Angela Merkels Haltung zum Brexit: Fahrt auf Sicht
In der Frage des Brexits handelt die Kanzlerin wie immer: Sie wartet ab und taktiert. Andere EU-Mitglieder haben es eiliger, und auch die SPD macht Druck.
Das ist so eine typische Merkel-Antwort auf die nicht unwichtige Frage, wie schnell die Briten ihren Austritt aus der Europäischen Union nach Artikel 50 des EU-Vertrages erklären sollen. Zügig wäre gut, wie zügig, das sagt sie nicht. Merkel weiß, dass diese Entscheidung nicht in ihrer Macht liegt. Der gescheiterte britische Premier David Cameron will die Kündigung bei der EU seinem Nachfolger überlassen – wer das sein könnte, ist unklar. Da kümmert sich Merkel lieber um die Dinge, die sie selbst beeinflussen kann.

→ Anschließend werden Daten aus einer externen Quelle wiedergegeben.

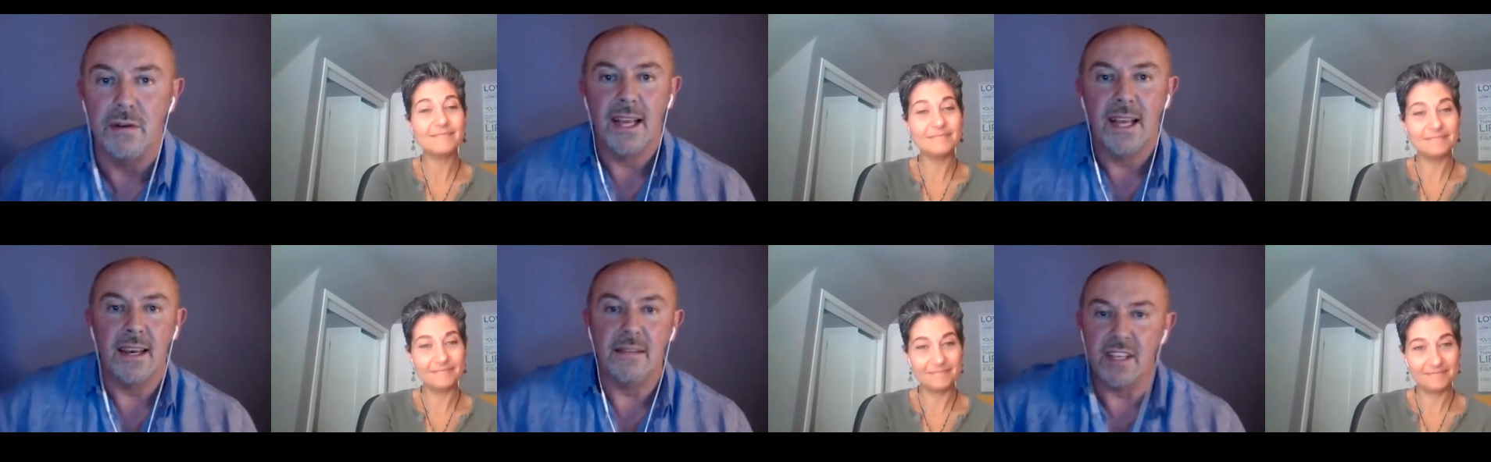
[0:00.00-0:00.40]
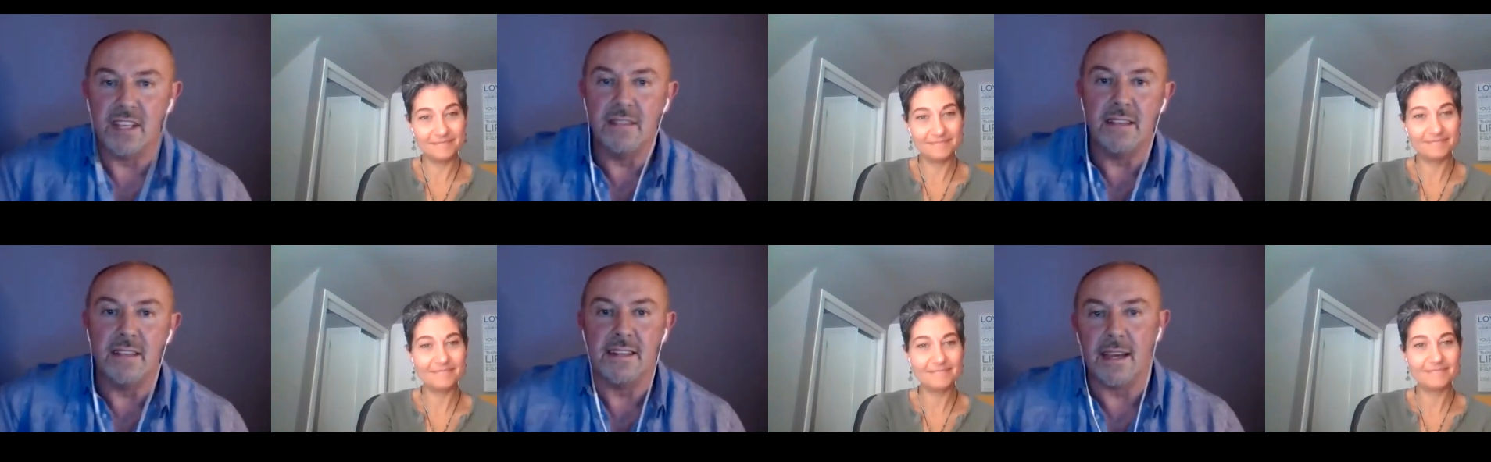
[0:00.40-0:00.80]
Speaker 1: lives in
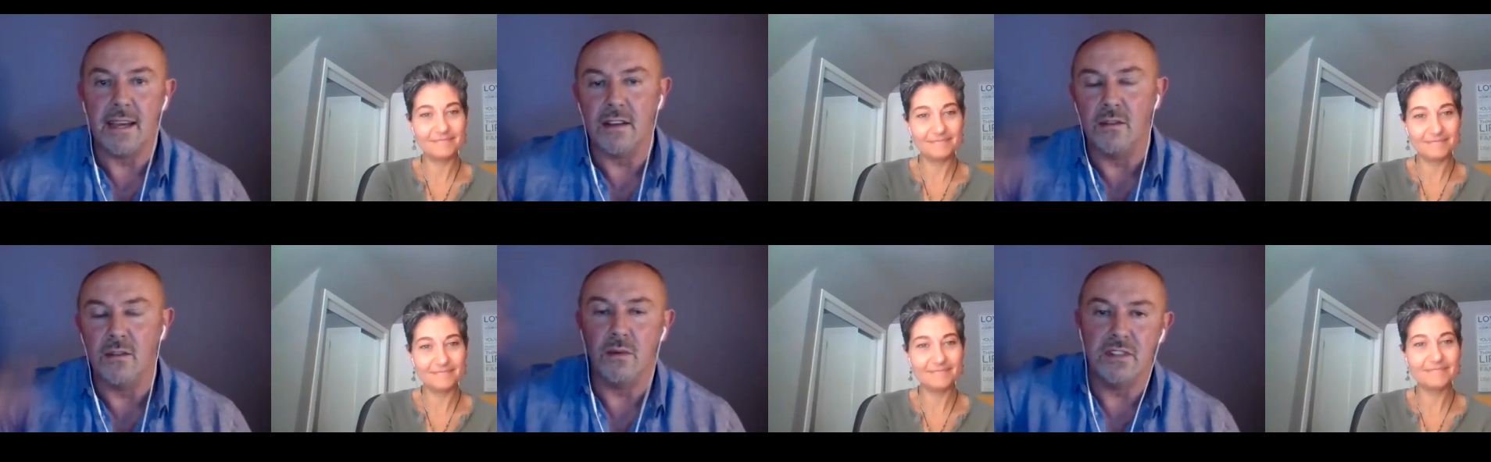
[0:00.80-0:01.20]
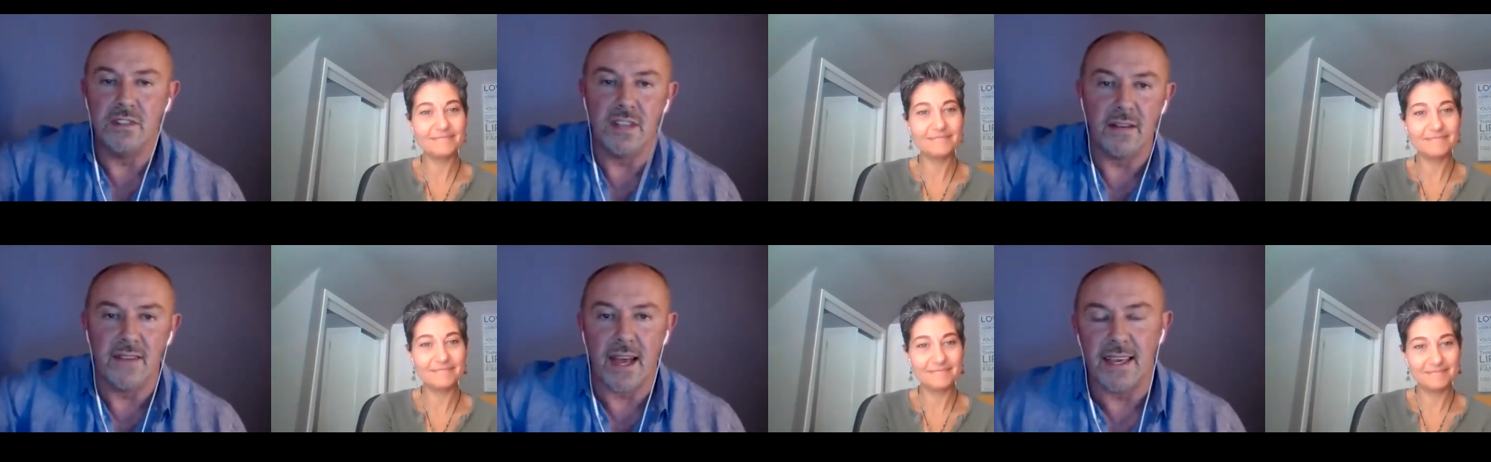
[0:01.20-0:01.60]
this neck of the woods
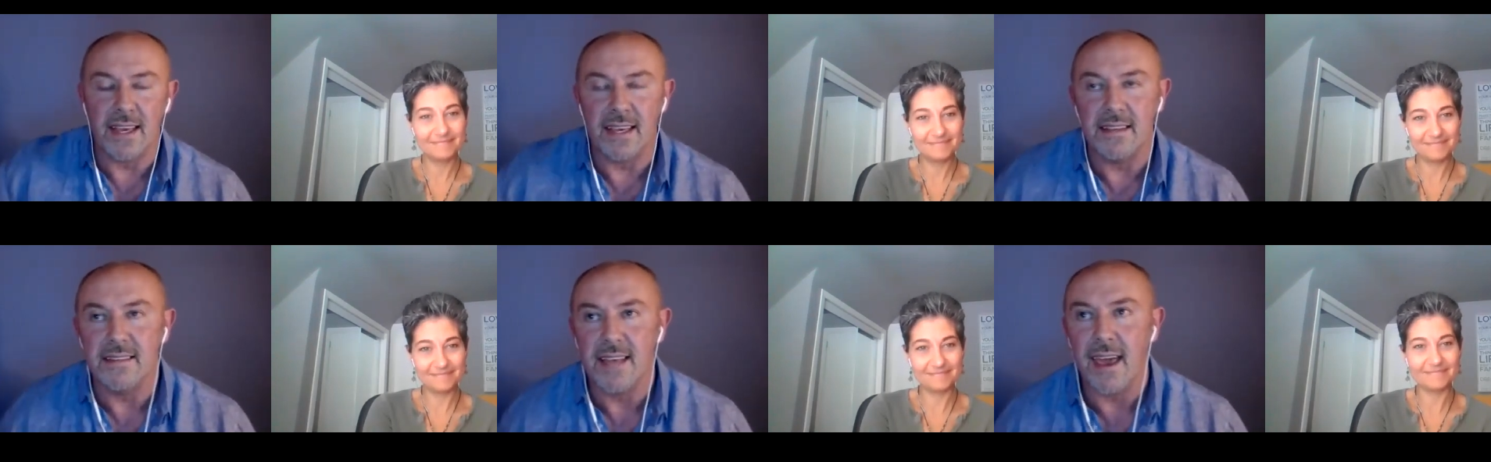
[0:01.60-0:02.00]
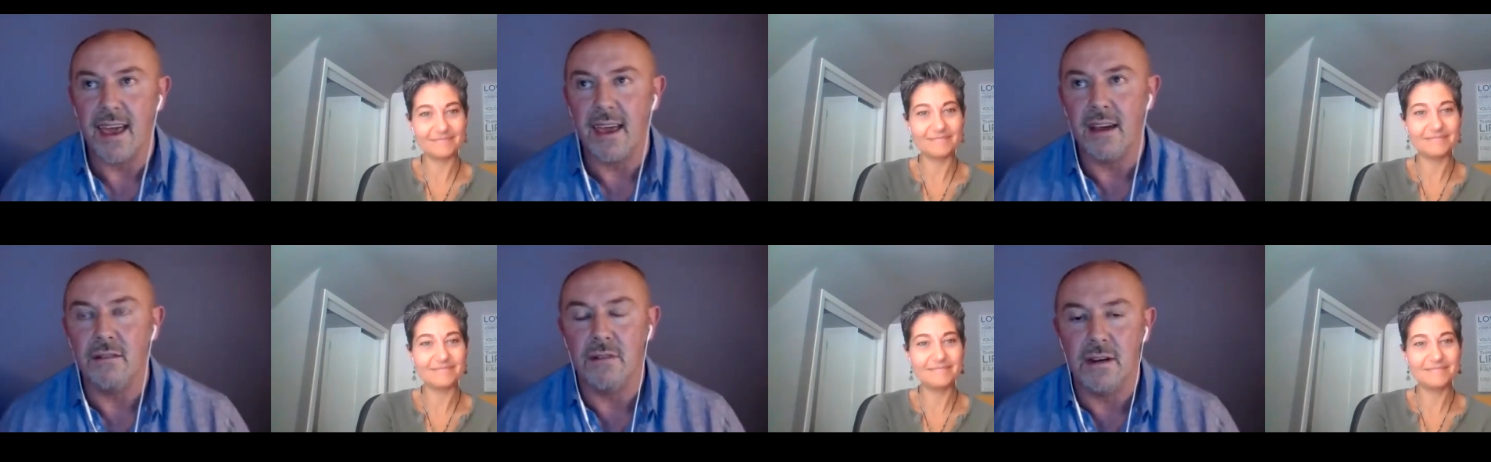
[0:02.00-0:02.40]
i've cut his
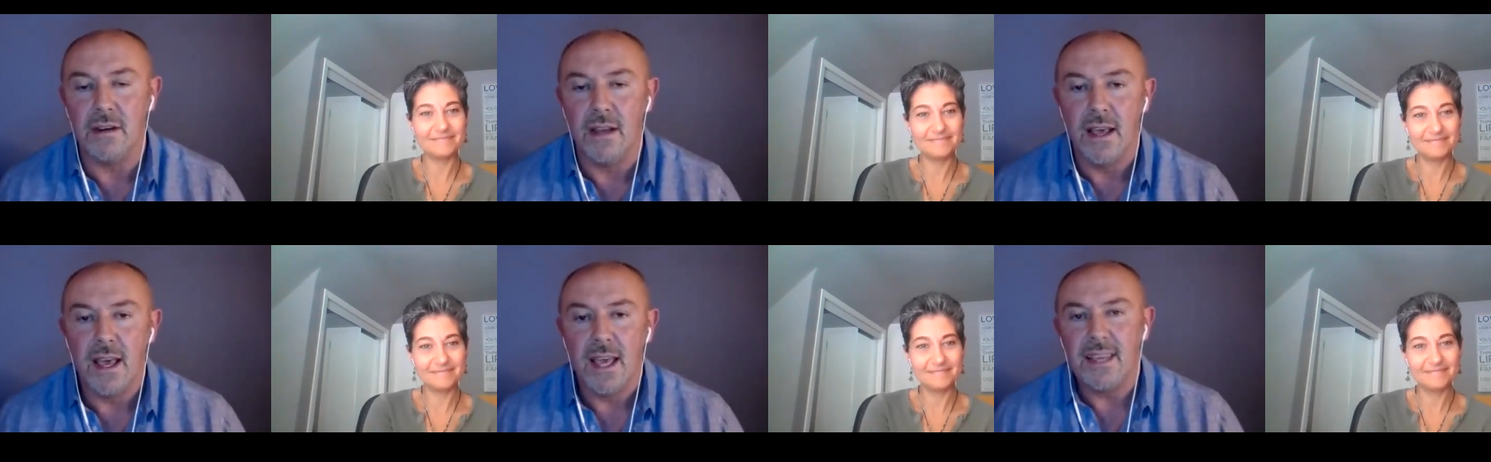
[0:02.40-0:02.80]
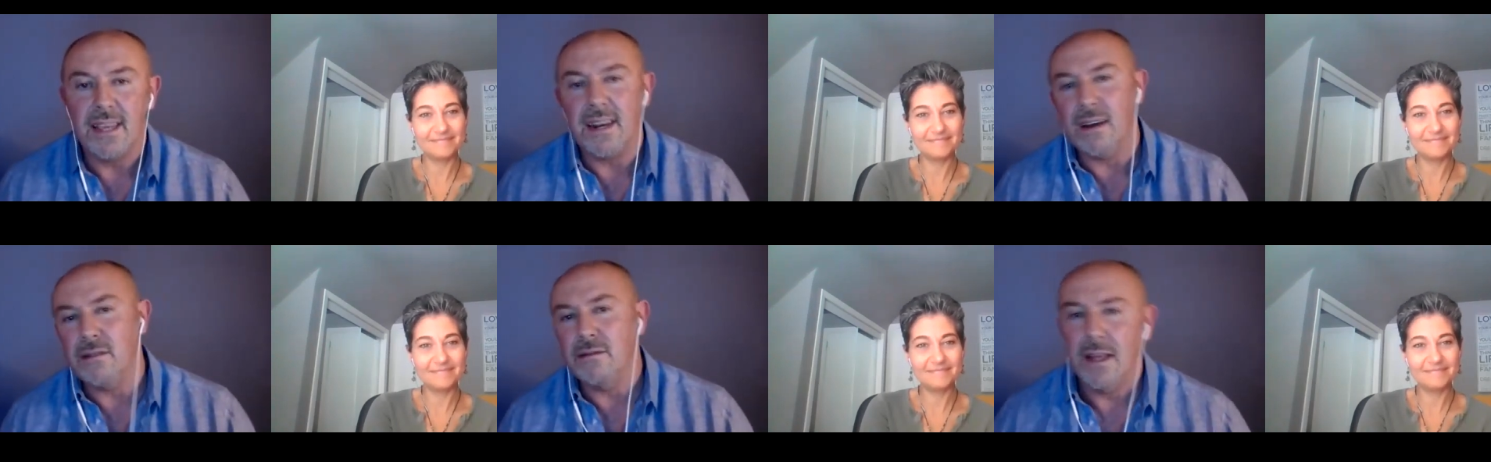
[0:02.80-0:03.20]
hair and you
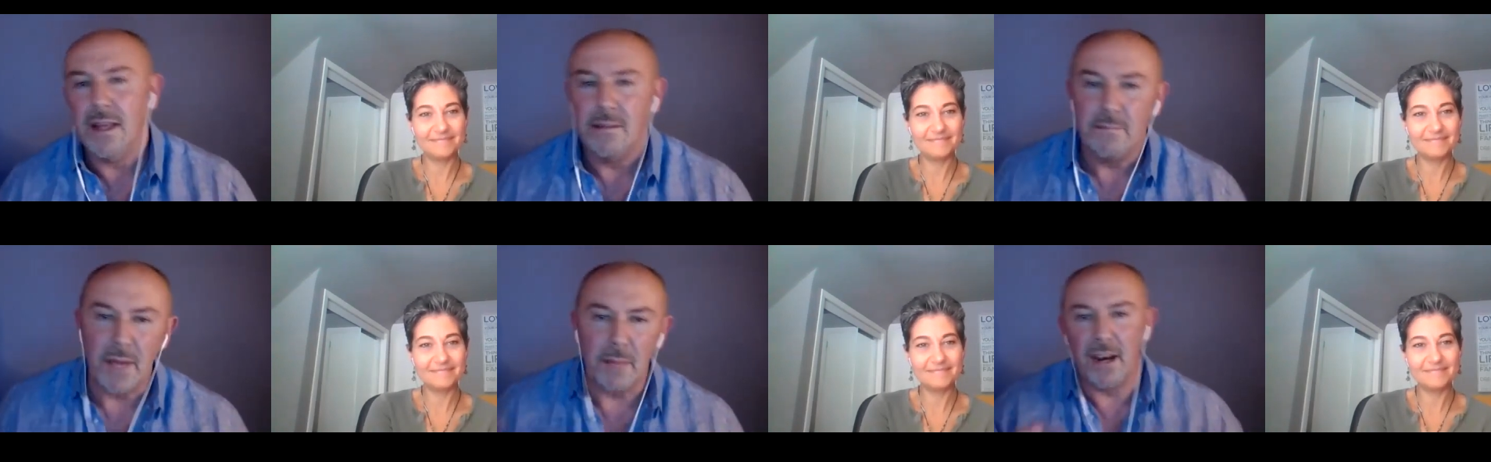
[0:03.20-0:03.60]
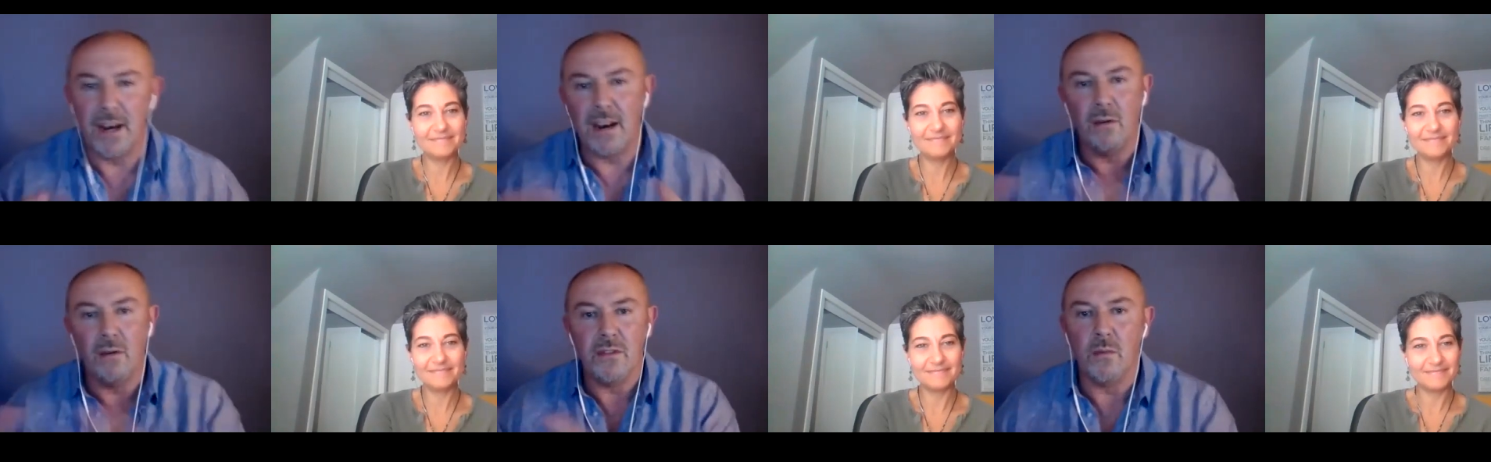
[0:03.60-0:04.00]
know people
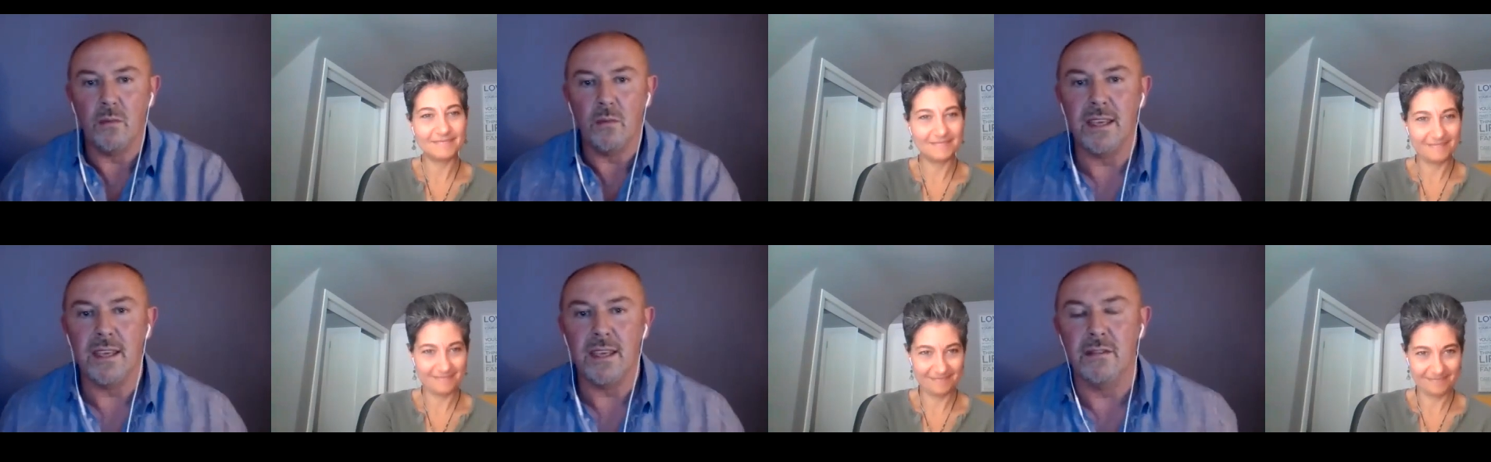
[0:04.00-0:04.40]
along the way you,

Mit dieser unterkühlten Analyse gerät die Kanzlerin unter Druck. Viele EU-Regierungschefs drängen auf einen schnellen Austritt der Briten, auch die SPD macht Druck. Das Signal der EU-StaatschefInnen müsse lauten: „Klarheit statt Taktiererei, entschlossenes Handeln statt Zaudern“, sagte SPD-Chef Sigmar Gabriel. Bei den Sozialdemokraten brachte intern auch eine Äußerung von Kanzeramtschef Peter Altmaier Aufruhr. Jener hatte in einem Interview gesagt, die Politik in London solle die Möglichkeit haben, „noch einmal die Folgen eines Austritts zu überdenken“. Wenig später kam jedoch Altmaiers Präzisierung: Er habe ausdrücklich nicht den Brexit an sich gemeint.
Merkel und ihr Vertrauter funkten in punkto Zeitplan also Entspannungssignale, ohne aber Zweifel in der Sache aufkommen zu lassen. Lässt sich ein Brexit in letzter Minute verhindern, weil das Referendum nur eine beratende Funktion habe? „Wir gehen von Fakten aus“, sagte Regierungssprecher Steffen Seibert. Das britische Volk habe sich für den Austritt entschieden. „Damit müssen wir politisch umgehen.“
Merkel als Führungsfigur umstritten
Merkel, so die Botschaft, glaubt nicht daran, dass sich die Wucht eines Volksentscheids nachträglich entkräften ließe. Auch in einem weiteren Punkt lässt sie keinen Zweifel. Sprecher Seibert betonte, erst wenn Großbritannien seinen Austritt offiziell erklärt habe, werde über die Modalitäten verhandelt. Ein informelles Entgegenkommen der EU, was sich mancher britische Brexit-Befürworter erhofft hatte, soll es aus Sicht der Deutschen nicht geben.
Merkel steht vor der Mammutaufgabe, die EU zusammenzuhalten. Das ist nicht einfach: Mehrere osteuropäische Staaten halten ihre Flüchtlingspolitik für einen großen Fehler. Im Süden Europas erinnert man sich bitter an die von der Deutschen durchgesetzte Sparpolitik in der europäischen Krise – Merkel ist als Führungsfigur umstritten. Zugleich wissen alle, dass die Macht der Deutschen seit dem Brexit-Votum gewachsen ist.
Interessant wird sein, ob Merkel ihren europapolitischen Kurs ändert. Die SPD setzt sich seit Freitag von ihrer marktliberalen Linie – Sparen plus Reformen gleich Wettbewerbsfähigkeit – offensiv ab. Gabriel und EU-Parlamentspräsident Martin Schulz werben für mehr Investitionen, eine europäische Sozialpolitik und einen stärkeren Wachstumspakt. Ein solcher Kursschwenk würde Merkels Spardiktum konterkarieren.